Come è noto, al contratto di lavoro può essere liberamente apposto un termine finale a condizione che il contratto stesso non abbia una durata superiore a dodici mesi. 

Fino al 4 maggio 2023, il contratto a termine poteva avere una durata superiore a 12 mesi e non eccedente i 24 mesi, a condizione che ricorresse una delle seguenti condizioni: “a) esigenze temporanee e oggettive, estranee all'ordinaria attività, ovvero esigenze di sostituzione di altri lavoratori; b) esigenze connesse a incrementi temporanei, significativi e non programmabili, dell'attività ordinaria”

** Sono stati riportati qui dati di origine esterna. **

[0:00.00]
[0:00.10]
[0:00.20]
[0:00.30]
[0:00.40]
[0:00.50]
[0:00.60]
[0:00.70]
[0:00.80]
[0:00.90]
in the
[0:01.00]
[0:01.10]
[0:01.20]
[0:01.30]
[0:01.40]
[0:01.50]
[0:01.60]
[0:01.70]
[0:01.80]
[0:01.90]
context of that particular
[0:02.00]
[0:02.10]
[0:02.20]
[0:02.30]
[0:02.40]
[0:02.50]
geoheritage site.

A partire dal 5 maggio 2023, ossia dall’entrata in vigore del decreto legge n.48/2023, ferma restando la possibilità di stipulare liberamente contratti a termine di durata non superiore a 12 mesi, è possibile stipulare contratti a termine di durata superiore a 12 e comunque non eccedente 24 mesi: 

a)nei casi previsti dai contratti collettivi di cui all’art. 51 del d.lgs. n. 81/2015 e, quindi, da " contratti collettivi nazionali, territoriali o aziendali stipulati da associazioni sindacali comparativamente più rappresentative sul piano nazionale e … contratti collettivi aziendali stipulati dalle loro rappresentanze sindacali aziendali ovvero dalla rappresentanza sindacale unitaria”

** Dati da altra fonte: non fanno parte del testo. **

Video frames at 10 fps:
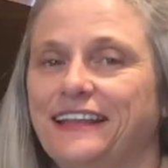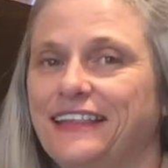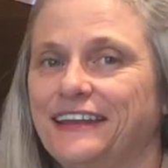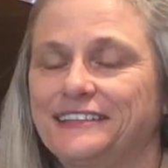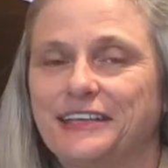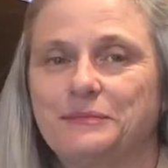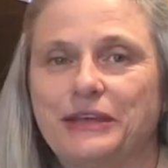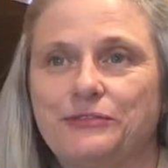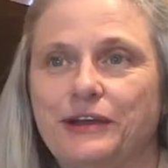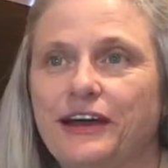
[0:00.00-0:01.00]
Things can
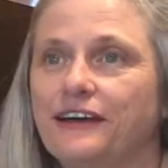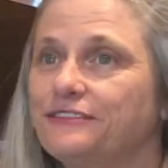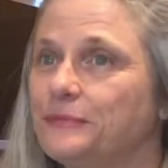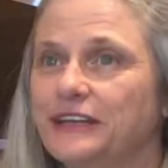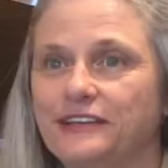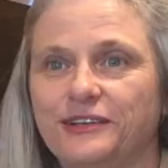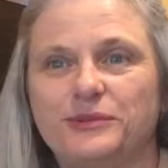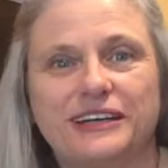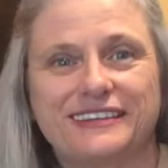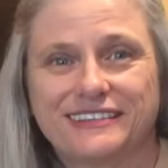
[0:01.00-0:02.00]
be rough, but you know what?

b)qualora i predetti contratti collettivi non abbiano previsioni che diano seguito al rinvio operato dal decreto legge , l’individuazione delle situazioni in grado di legittimare l’apposizione di termini superiori a 12 mesi e non eccedenti i 24 viene rimessa a: 

-“contratti collettivi applicati in azienda”. Sembra derivarne che anche contratti collettivi non sottoscritti dagli agenti negoziali considerati dall’art. 51 del d.lgs. n. 81/2015 potranno tipizzare situazioni idonee a legittimare l’apposizione di termini più ampi (da 12 a 24 mesi); 

- " accordi fra le parti del contratto individuale di lavoro ", ma con due limiti. Il primo è temporale: la facoltà delle parti individuali di procedere alla individuazione di casi in cui è possibile sottoscrivere contratti a termine di durata superiore a 12 mesi fino a 24 potrà essere esercita entro il 30 aprile 2024. Il secondo limite è, per così dire, di merito: potrà essere prefigurato il superamento dei 12 mesi ma “per esigenze di natura tecnica organizzativa o produttiva individuate dalle parti”. Viene così riecheggiata la formula a suo tempo adottata dal d.lgs n. 368/2001 (“E' consentita l'apposizione di un termine alla durata del contratto di lavoro subordinato a fronte di ragioni di carattere tecnico, produttivo, organizzativo …”). 

Formula, questa, che fu occasione di un notevole contenzioso, che ora il nuovo decreto legge n. 48/2023 sembra voler prevenire affermando che le “esigenze”, che in qualche modo motivano i contratti a termine, sono “individuate dalle parti”, così puntando ad esorcizzare interferenze esterne. 

Il rinvio ai contratti individuali non traspare con assoluta chiarezza dal nuovo testo legislativo, ma è stata già avvalorata da primi commenti. 

Le disposizioni introdotte dal decreto legge n. 48/2023 si collocano, come prospettato, all’interno dell’art. 19 del decreto sui contratti. Tale articolo fa riferimento al contratto individuale di lavoro ed è questo l’elemento che sembra essere presupposto delle prime interpretazioni del nuovo provvedimento. 

2. A stregua del recente decreto, termini del contratto di lavoro subordinato che superano i 12 mesi fino a 24 possono trovare applicazione anche con riferimento a contratti riguardanti “la sostituzione di altri lavoratori” (come, peraltro, già previsto). 

3.Il decreto legge n. 48/2023 sostituisce anche la lettera b-bis del citato art. 19 del decreto legislativo sui contratti e abroga il comma 1.1. dello stesso articolo, che costituiscono un precedente della scelta di rinviare ai contratti collettivi compiti di regolazione dei rapporti di lavoro a tempo determinato (precedente, peraltro, scaduto già prima dell’avvento del decreto n. 48/2023, avendo operato solo fino al 30 settembre 2022). 

Della previgente normativa il decreto mantiene : 

  • la possibilità di stipulare un contratto a tempo determinato senza il bisogno di giustificarne le ragioni quando la durata non eccede i 12 mesi ; 
  • la disciplina delle proroghe e dei rinnovi e quella della durata massima non eccedente i 24 mesi ; 
  • la possibilità di accertare la sussistenza di ragioni tecniche, organizzative e produttive che richiedono la necessità di prevedere un contratto della durata superiore a 24 mesi, ed entro il limite dei 36, presso le sedi territoriali dell' Ispettorato Nazionale del Lavoro ( cd. Contratto in deroga assistita ) ; 
  • i limiti numerici dei lavoratori a termine in proporzione all'organico a tempo indeterminato in forza al 1° gennaio dell'anno di assunzione ; 
  • le esenzioni ai limiti numerici in caso di : avvio di nuove attività per i periodi definiti dai contratti collettivi ; attività stagionali ; sostituzione di lavoratori assenti ; lavoratori over 50;
  • le addizionali che il datore di lavoro è tenuto a pagare in caso di rinnovi del contratto a termine.